=== Data supplied ===
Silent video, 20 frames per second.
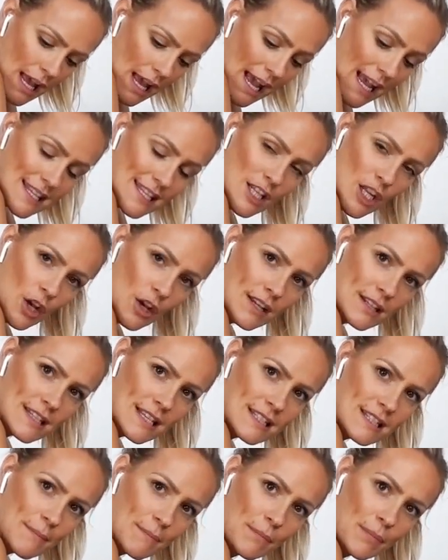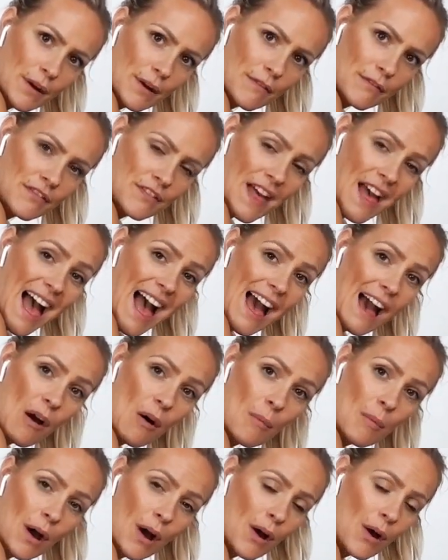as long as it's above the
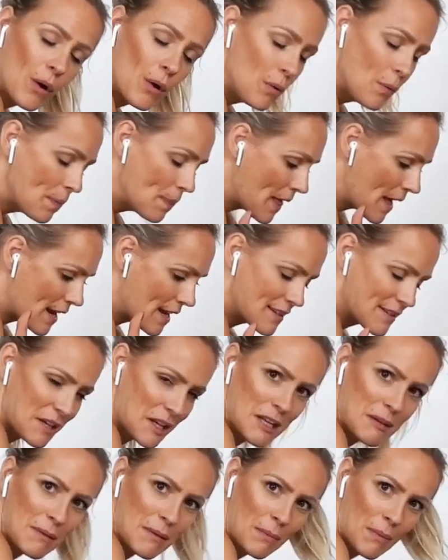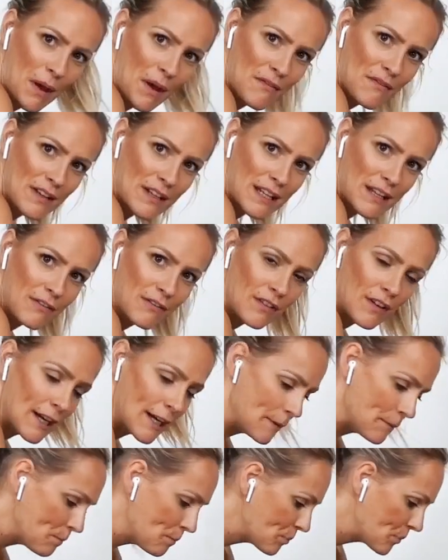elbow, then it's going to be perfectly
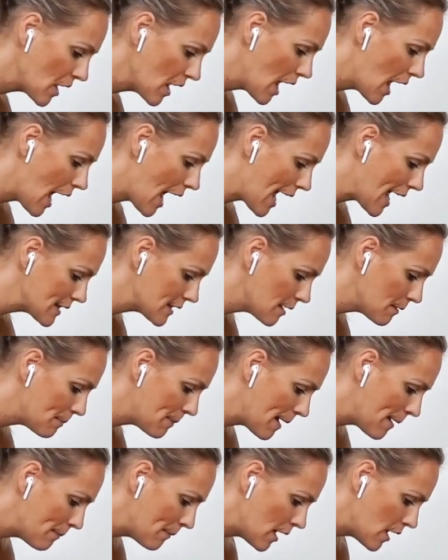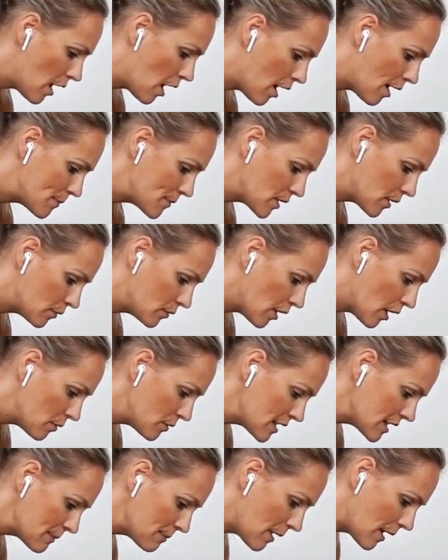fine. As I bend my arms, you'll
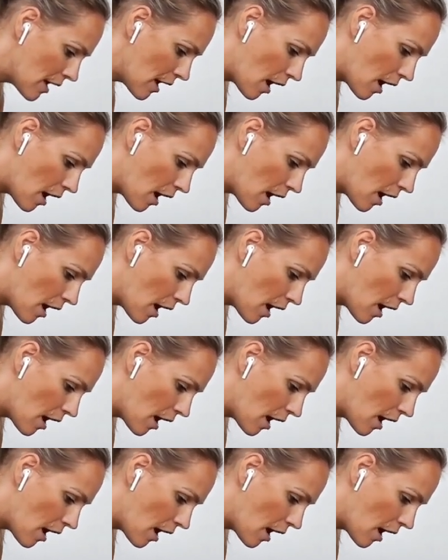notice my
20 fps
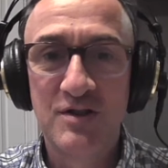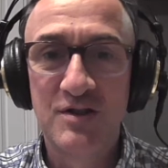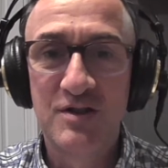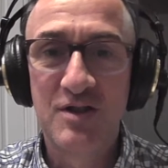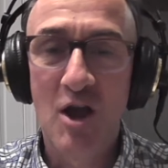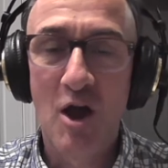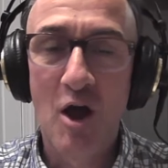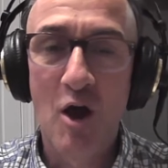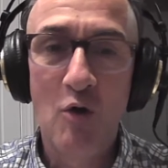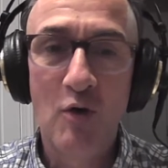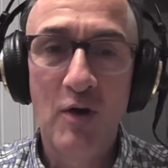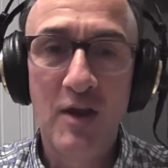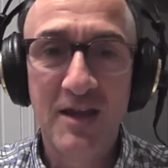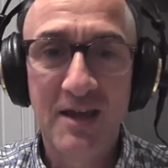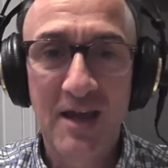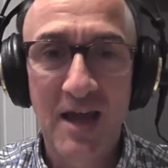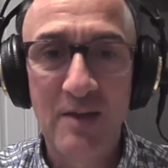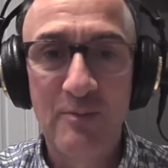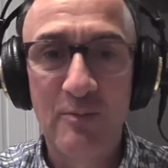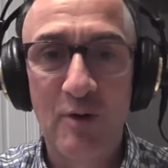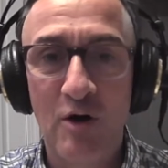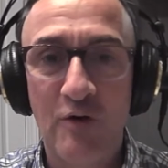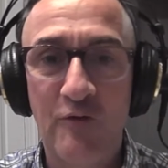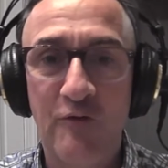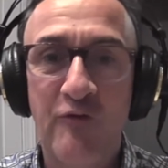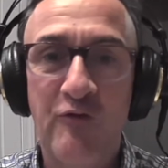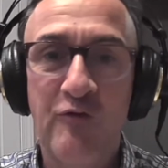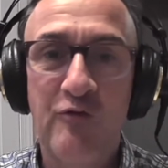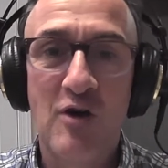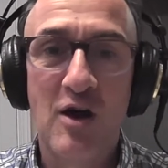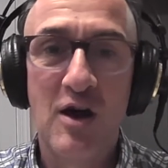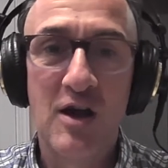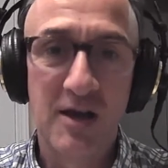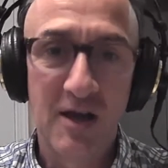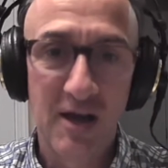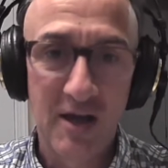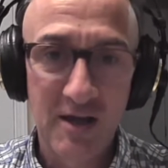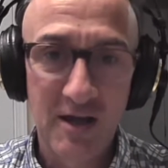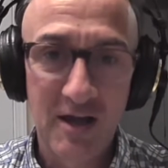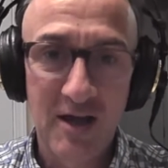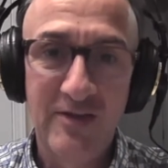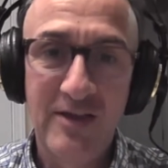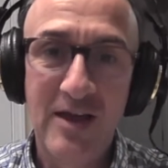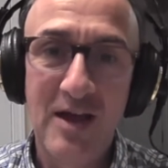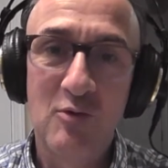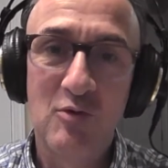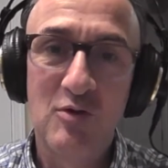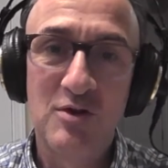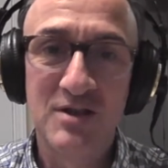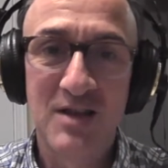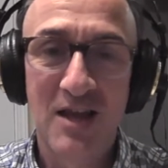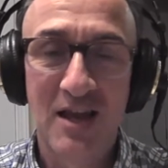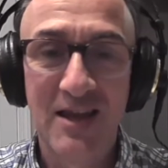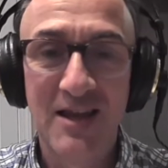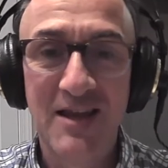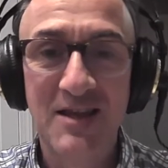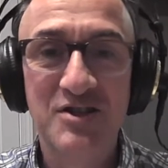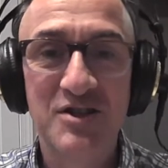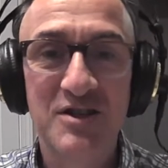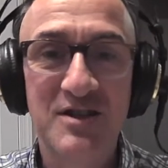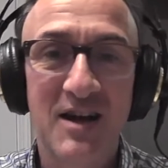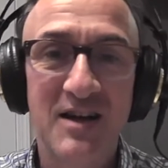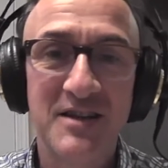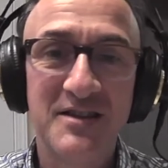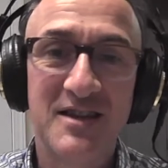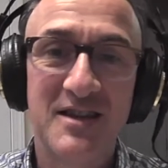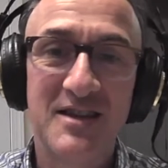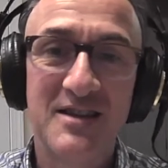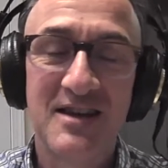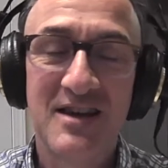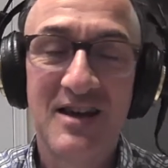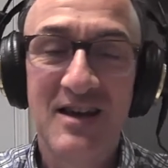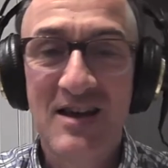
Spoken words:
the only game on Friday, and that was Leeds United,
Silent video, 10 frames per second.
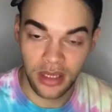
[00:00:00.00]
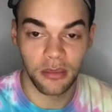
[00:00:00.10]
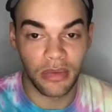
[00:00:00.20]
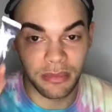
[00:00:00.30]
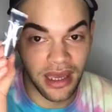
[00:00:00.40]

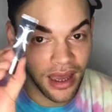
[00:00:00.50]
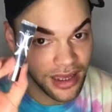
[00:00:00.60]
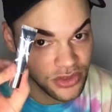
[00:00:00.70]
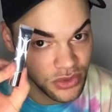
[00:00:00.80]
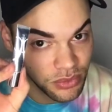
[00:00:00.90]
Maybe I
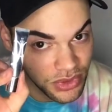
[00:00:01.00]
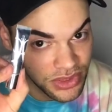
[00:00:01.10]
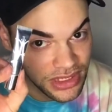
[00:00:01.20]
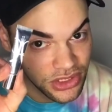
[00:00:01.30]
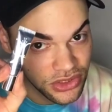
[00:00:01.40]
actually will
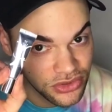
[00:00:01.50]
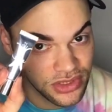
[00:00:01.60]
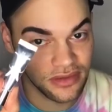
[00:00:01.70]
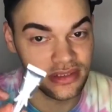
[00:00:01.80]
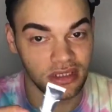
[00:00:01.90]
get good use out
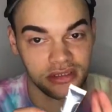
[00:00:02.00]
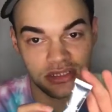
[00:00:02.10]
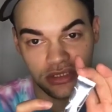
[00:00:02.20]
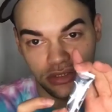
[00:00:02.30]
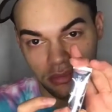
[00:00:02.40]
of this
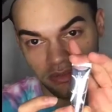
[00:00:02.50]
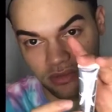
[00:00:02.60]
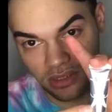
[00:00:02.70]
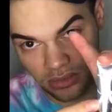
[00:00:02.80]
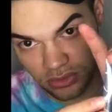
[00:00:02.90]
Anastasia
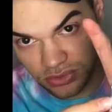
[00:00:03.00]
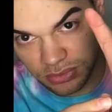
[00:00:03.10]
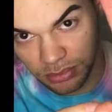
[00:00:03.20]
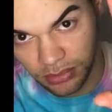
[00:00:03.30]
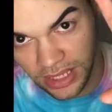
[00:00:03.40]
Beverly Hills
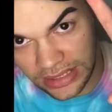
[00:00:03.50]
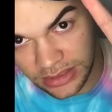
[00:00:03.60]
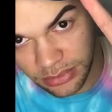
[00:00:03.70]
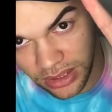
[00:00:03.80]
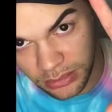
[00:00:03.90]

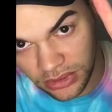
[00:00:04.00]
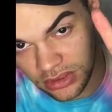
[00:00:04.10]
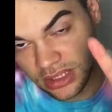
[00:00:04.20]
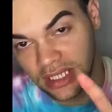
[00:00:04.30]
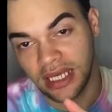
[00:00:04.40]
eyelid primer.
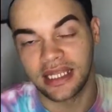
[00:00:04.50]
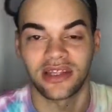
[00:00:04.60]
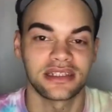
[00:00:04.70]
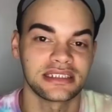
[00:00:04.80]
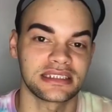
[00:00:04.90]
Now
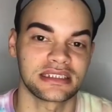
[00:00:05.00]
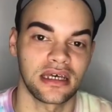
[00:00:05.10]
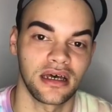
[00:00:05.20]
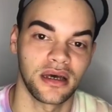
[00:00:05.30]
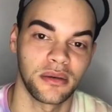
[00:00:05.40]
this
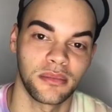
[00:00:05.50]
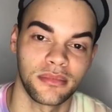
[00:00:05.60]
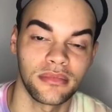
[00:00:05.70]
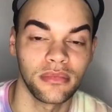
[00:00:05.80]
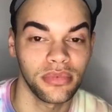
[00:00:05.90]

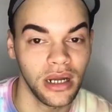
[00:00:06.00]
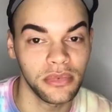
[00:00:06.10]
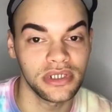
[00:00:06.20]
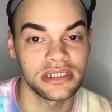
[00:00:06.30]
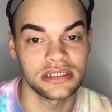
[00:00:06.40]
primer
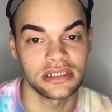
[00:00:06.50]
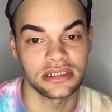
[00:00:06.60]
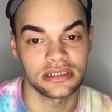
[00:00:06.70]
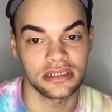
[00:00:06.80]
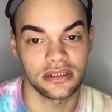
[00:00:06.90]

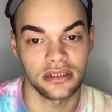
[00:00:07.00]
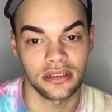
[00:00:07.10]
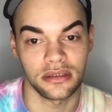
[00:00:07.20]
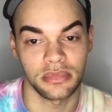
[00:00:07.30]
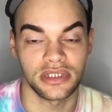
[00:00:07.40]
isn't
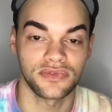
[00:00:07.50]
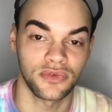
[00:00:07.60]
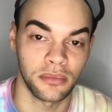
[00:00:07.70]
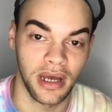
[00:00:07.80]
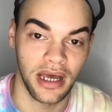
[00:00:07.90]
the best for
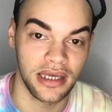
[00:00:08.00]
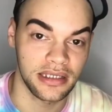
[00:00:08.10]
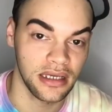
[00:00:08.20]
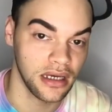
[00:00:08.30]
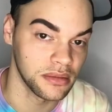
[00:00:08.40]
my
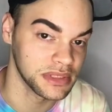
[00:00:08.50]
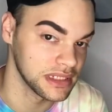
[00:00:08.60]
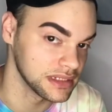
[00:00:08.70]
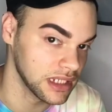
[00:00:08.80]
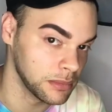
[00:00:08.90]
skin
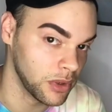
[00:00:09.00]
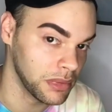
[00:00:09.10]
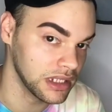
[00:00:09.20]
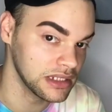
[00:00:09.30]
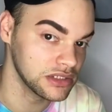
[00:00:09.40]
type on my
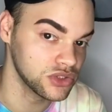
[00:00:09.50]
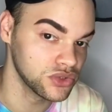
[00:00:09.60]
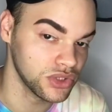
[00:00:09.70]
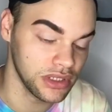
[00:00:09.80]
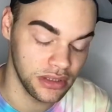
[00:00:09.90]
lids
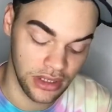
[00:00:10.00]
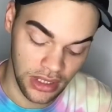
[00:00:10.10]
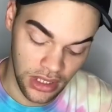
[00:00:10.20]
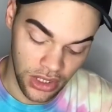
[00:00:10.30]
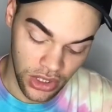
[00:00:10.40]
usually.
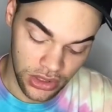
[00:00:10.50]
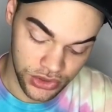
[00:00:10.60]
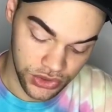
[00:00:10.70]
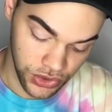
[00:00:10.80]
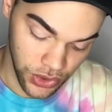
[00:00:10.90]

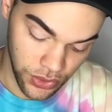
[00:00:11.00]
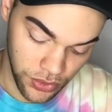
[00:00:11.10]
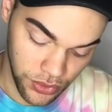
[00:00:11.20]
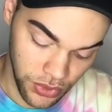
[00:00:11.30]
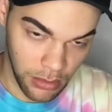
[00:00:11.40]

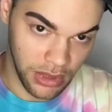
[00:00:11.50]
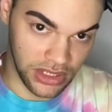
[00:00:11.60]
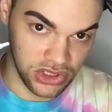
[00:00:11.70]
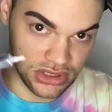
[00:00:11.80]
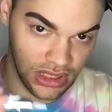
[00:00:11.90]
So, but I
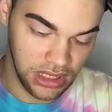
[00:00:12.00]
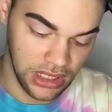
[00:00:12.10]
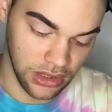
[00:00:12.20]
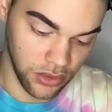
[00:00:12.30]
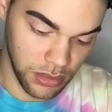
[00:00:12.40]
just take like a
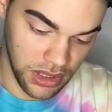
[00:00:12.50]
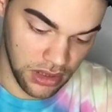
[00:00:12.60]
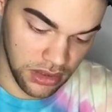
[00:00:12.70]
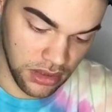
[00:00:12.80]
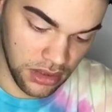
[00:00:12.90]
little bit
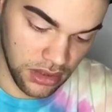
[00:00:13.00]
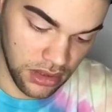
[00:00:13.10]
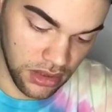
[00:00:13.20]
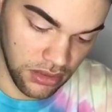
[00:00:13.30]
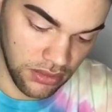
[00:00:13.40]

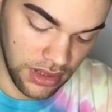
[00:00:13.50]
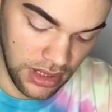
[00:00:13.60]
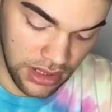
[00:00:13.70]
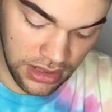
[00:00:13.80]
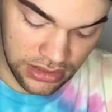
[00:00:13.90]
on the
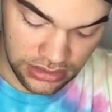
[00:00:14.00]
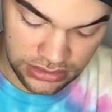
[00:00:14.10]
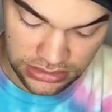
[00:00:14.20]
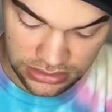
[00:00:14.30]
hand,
===
What is expected:
Using the data above, which lines fall from the one with "[00:00:12.20]" through the one with "[00:00:14.10]"? Repeat them exactly, ends included, minus any pictures.

Your solution:
[00:00:12.20]
[00:00:12.30]
[00:00:12.40]
just take like a
[00:00:12.50]
[00:00:12.60]
[00:00:12.70]
[00:00:12.80]
[00:00:12.90]
little bit
[00:00:13.00]
[00:00:13.10]
[00:00:13.20]
[00:00:13.30]
[00:00:13.40]

[00:00:13.50]
[00:00:13.60]
[00:00:13.70]
[00:00:13.80]
[00:00:13.90]
on the
[00:00:14.00]
[00:00:14.10]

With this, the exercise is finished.